Task:
Strip out the pictures and transcribe the records that follow exactly.

(Saved entries)
__________________________________________________
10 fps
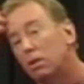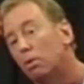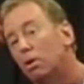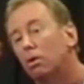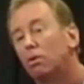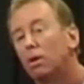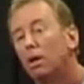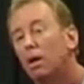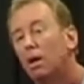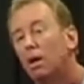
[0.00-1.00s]
at the world,
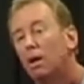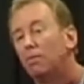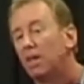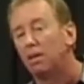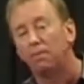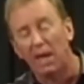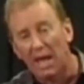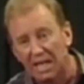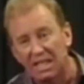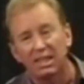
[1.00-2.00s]
that if
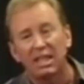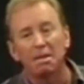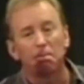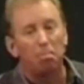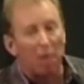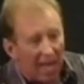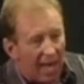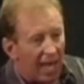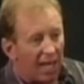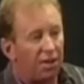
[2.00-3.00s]
anything
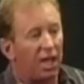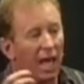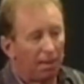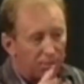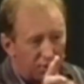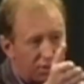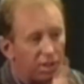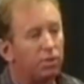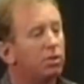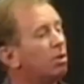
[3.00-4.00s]
bad happens to
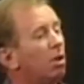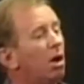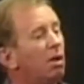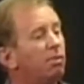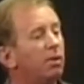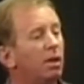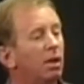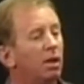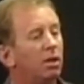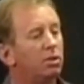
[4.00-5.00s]
you in your life,
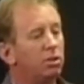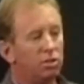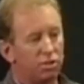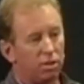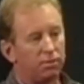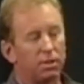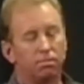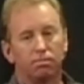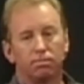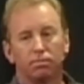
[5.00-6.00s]
you deserved it.
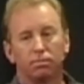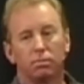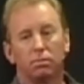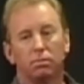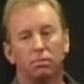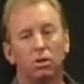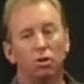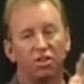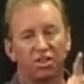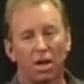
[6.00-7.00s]

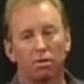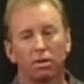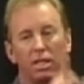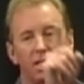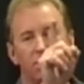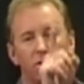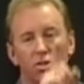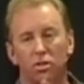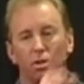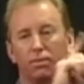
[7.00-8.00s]
You thoroughly
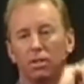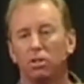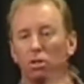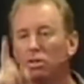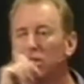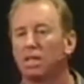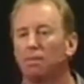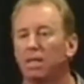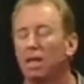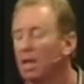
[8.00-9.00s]
deserved it. You did
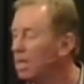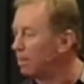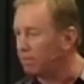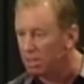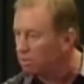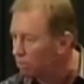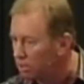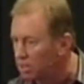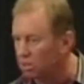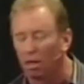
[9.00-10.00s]
something. If you didn't do it
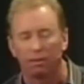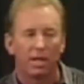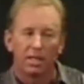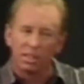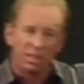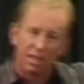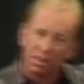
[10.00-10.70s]
in this life, you did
__________________________________________________
Task answer:
10 fps
[0.00-1.00s]
at the world,
[1.00-2.00s]
that if
[2.00-3.00s]
anything
[3.00-4.00s]
bad happens to
[4.00-5.00s]
you in your life,
[5.00-6.00s]
you deserved it.
[6.00-7.00s]

[7.00-8.00s]
You thoroughly
[8.00-9.00s]
deserved it. You did
[9.00-10.00s]
something. If you didn't do it
[10.00-10.70s]
in this life, you did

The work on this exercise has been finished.